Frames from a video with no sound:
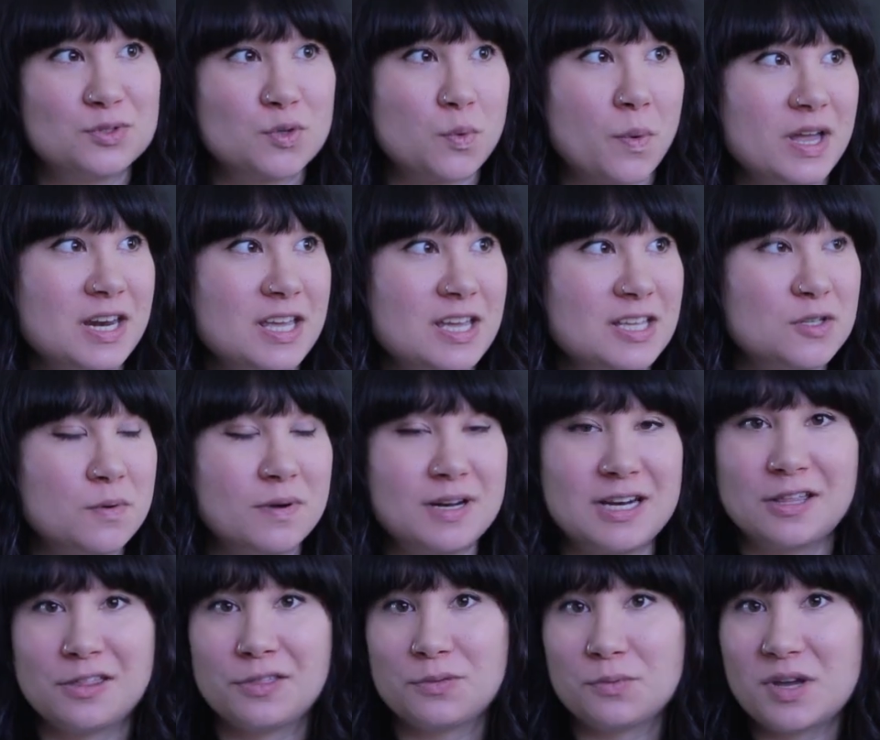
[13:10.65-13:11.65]

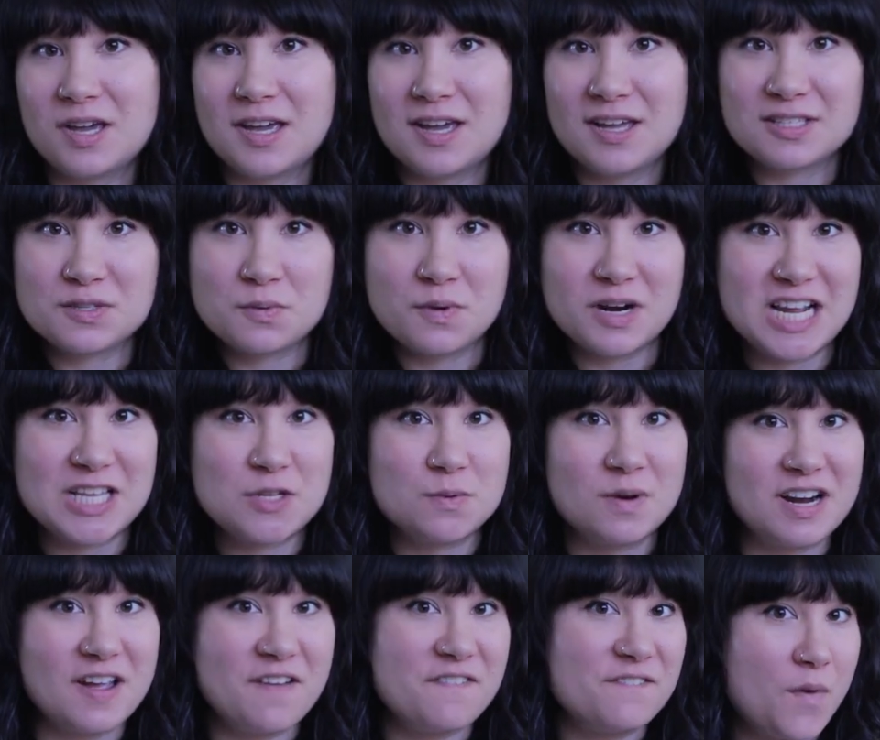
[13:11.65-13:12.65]
2023,
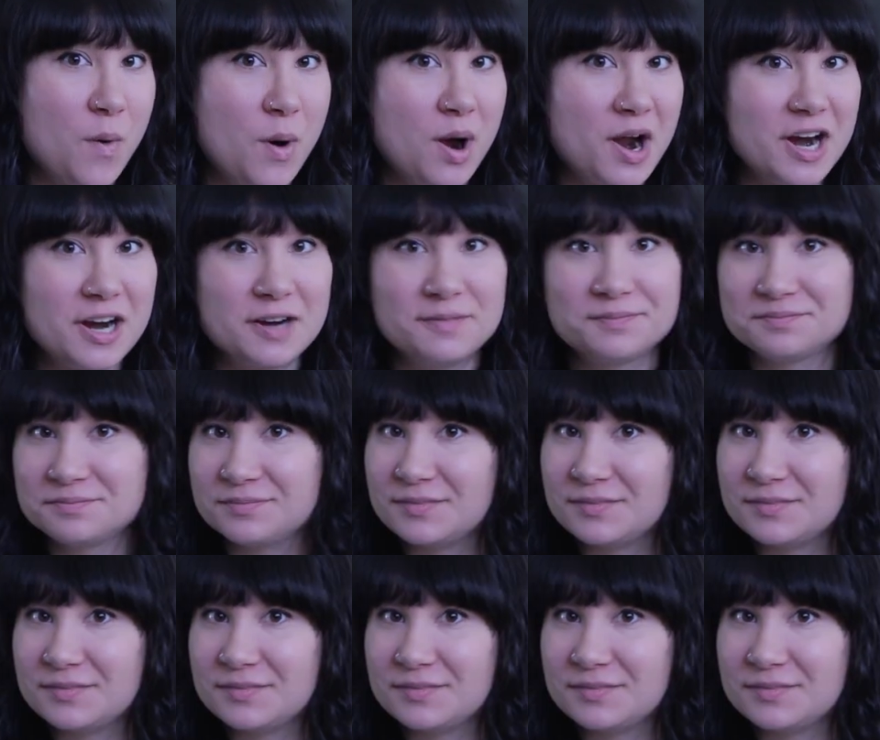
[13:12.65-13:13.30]
2024,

◆ ◆ ◆ ◆ ◆ ◆ ◆

## [Exercise goal]
Without any pictures, return the entries exactly as given.

## [Output below]
Frames from a video with no sound:
[13:10.65-13:11.65]

[13:11.65-13:12.65]
2023,
[13:12.65-13:13.30]
2024,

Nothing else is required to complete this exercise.